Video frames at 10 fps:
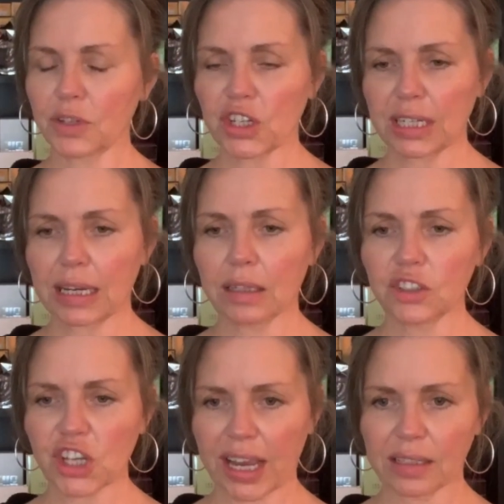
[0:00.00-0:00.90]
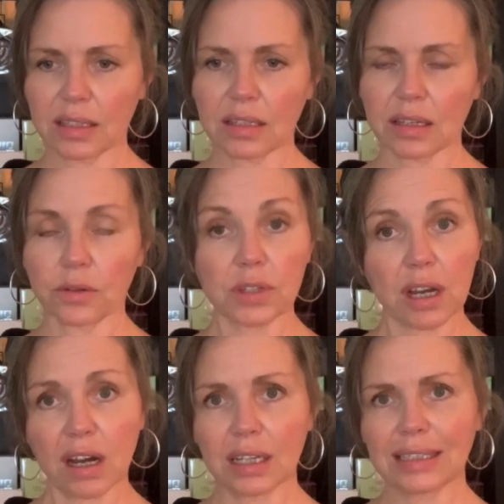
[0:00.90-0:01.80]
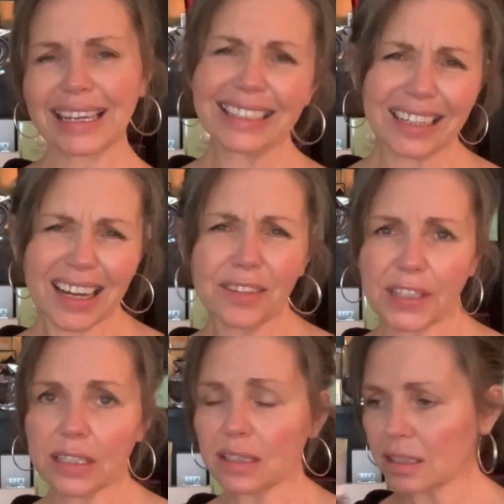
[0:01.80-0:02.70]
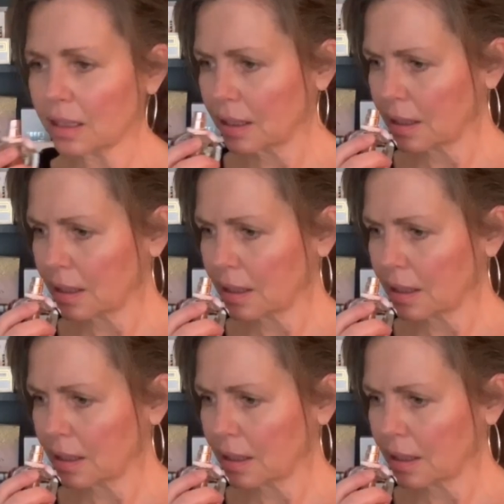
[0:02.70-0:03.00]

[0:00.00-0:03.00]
Chanel Chance Automne, and it kind of is.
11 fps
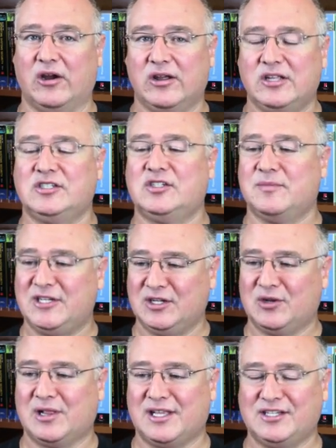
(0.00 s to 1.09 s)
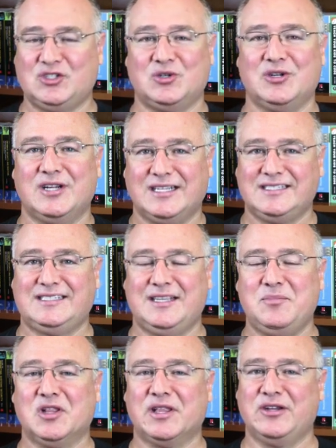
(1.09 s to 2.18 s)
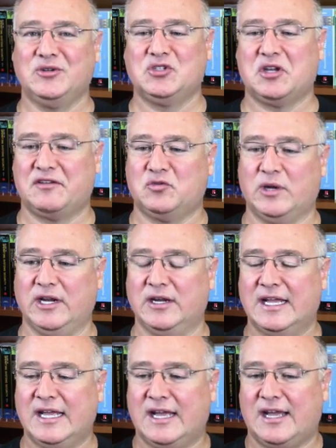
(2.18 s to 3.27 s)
our instrument cluster simulator software.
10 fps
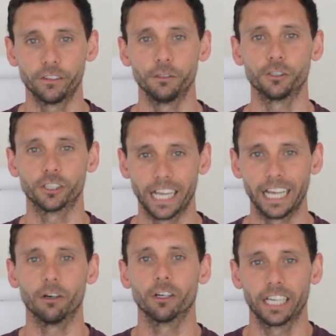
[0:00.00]
You just
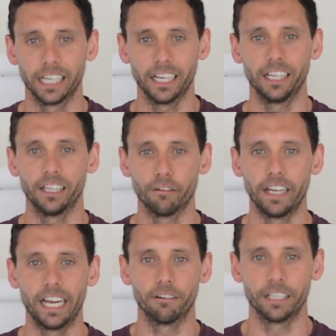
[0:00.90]
cannot get enough
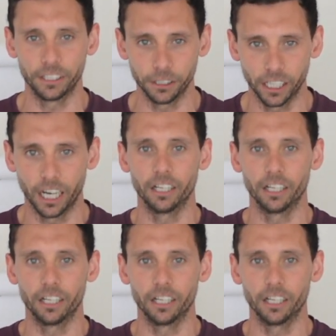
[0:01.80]
air in and you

- AIM OF THE EXERCISE
Transcribe the material exactly, and leave out whatever pictures it holds.

- EXPECTED ANSWER
Video frames at 10 fps:
[0:00.00-0:00.90]
[0:00.90-0:01.80]
[0:01.80-0:02.70]
[0:02.70-0:03.00]

[0:00.00-0:03.00]
Chanel Chance Automne, and it kind of is.
11 fps
(0.00 s to 1.09 s)
(1.09 s to 2.18 s)
(2.18 s to 3.27 s)
our instrument cluster simulator software.
10 fps
[0:00.00]
You just
[0:00.90]
cannot get enough
[0:01.80]
air in and you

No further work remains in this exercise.